■ **WORK TASK**
Exactly the lines below starting at the line with "[00:00:00.00]" and ending at the line with "[00:00:02.40]" are wanted, with both ends included. Leave out the pictures and add no other lines.

* * * * * * *

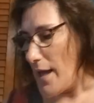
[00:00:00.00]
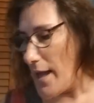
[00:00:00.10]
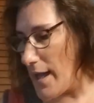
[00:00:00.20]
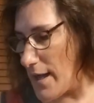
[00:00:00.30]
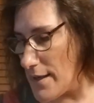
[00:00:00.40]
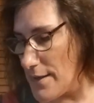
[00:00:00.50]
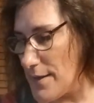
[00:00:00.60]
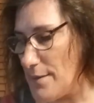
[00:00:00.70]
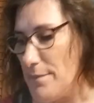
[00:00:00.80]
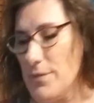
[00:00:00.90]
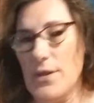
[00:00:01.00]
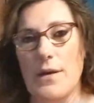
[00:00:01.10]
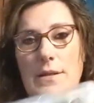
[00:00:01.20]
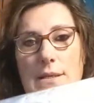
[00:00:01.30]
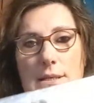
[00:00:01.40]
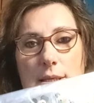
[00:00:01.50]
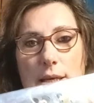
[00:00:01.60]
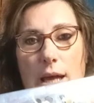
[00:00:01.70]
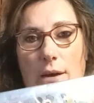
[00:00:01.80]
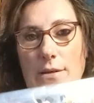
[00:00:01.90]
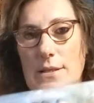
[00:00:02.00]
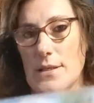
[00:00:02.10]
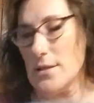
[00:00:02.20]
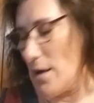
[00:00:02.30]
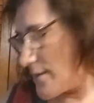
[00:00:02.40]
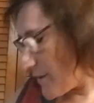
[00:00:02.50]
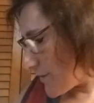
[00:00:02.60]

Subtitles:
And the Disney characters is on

* * * * * * *

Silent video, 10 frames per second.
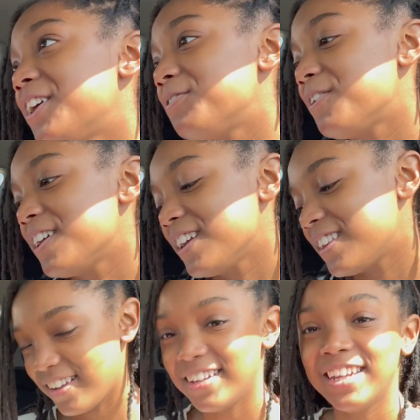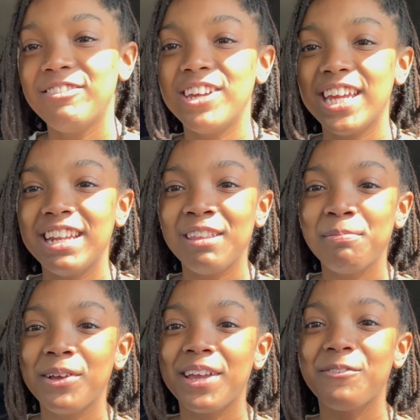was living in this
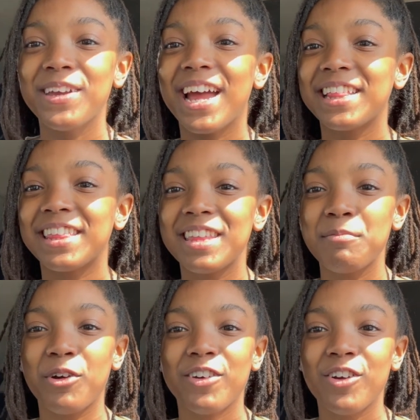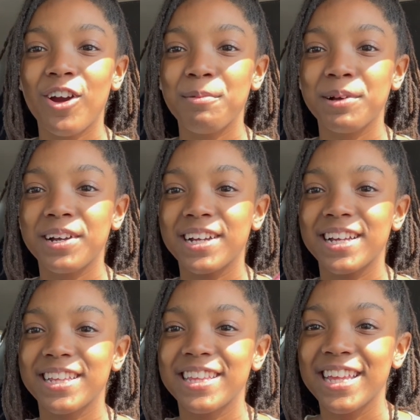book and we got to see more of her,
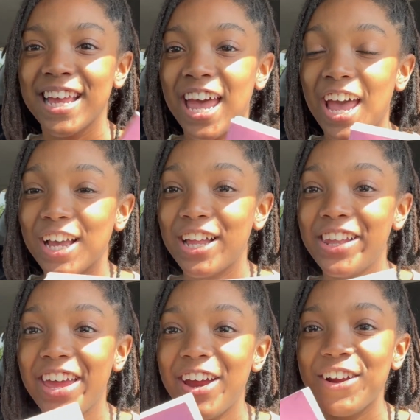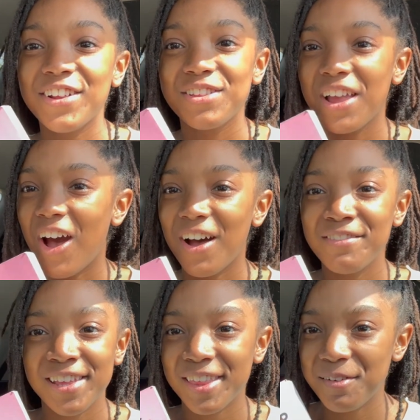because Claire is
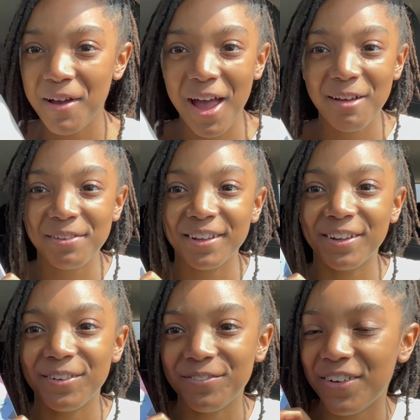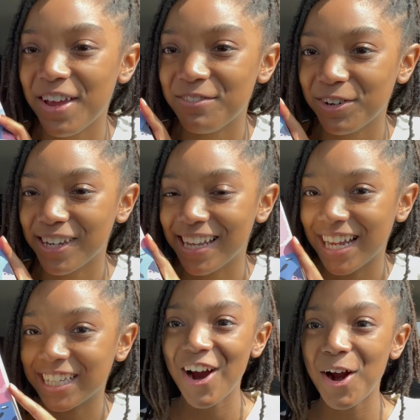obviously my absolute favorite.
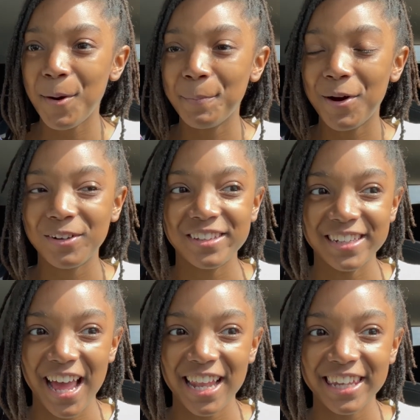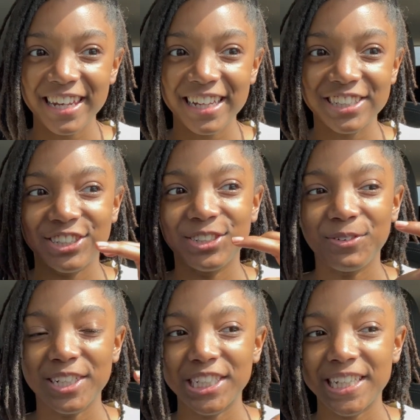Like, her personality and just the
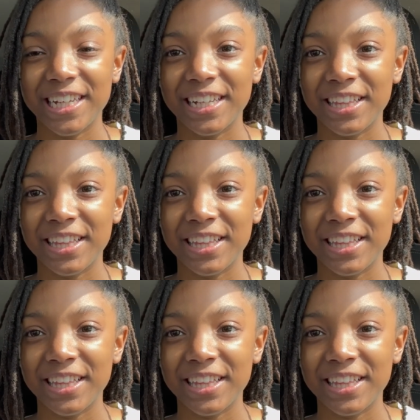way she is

* * * * * * *

■ **EXERCISE RESULT**
[00:00:00.00]
[00:00:00.10]
[00:00:00.20]
[00:00:00.30]
[00:00:00.40]
[00:00:00.50]
[00:00:00.60]
[00:00:00.70]
[00:00:00.80]
[00:00:00.90]
[00:00:01.00]
[00:00:01.10]
[00:00:01.20]
[00:00:01.30]
[00:00:01.40]
[00:00:01.50]
[00:00:01.60]
[00:00:01.70]
[00:00:01.80]
[00:00:01.90]
[00:00:02.00]
[00:00:02.10]
[00:00:02.20]
[00:00:02.30]
[00:00:02.40]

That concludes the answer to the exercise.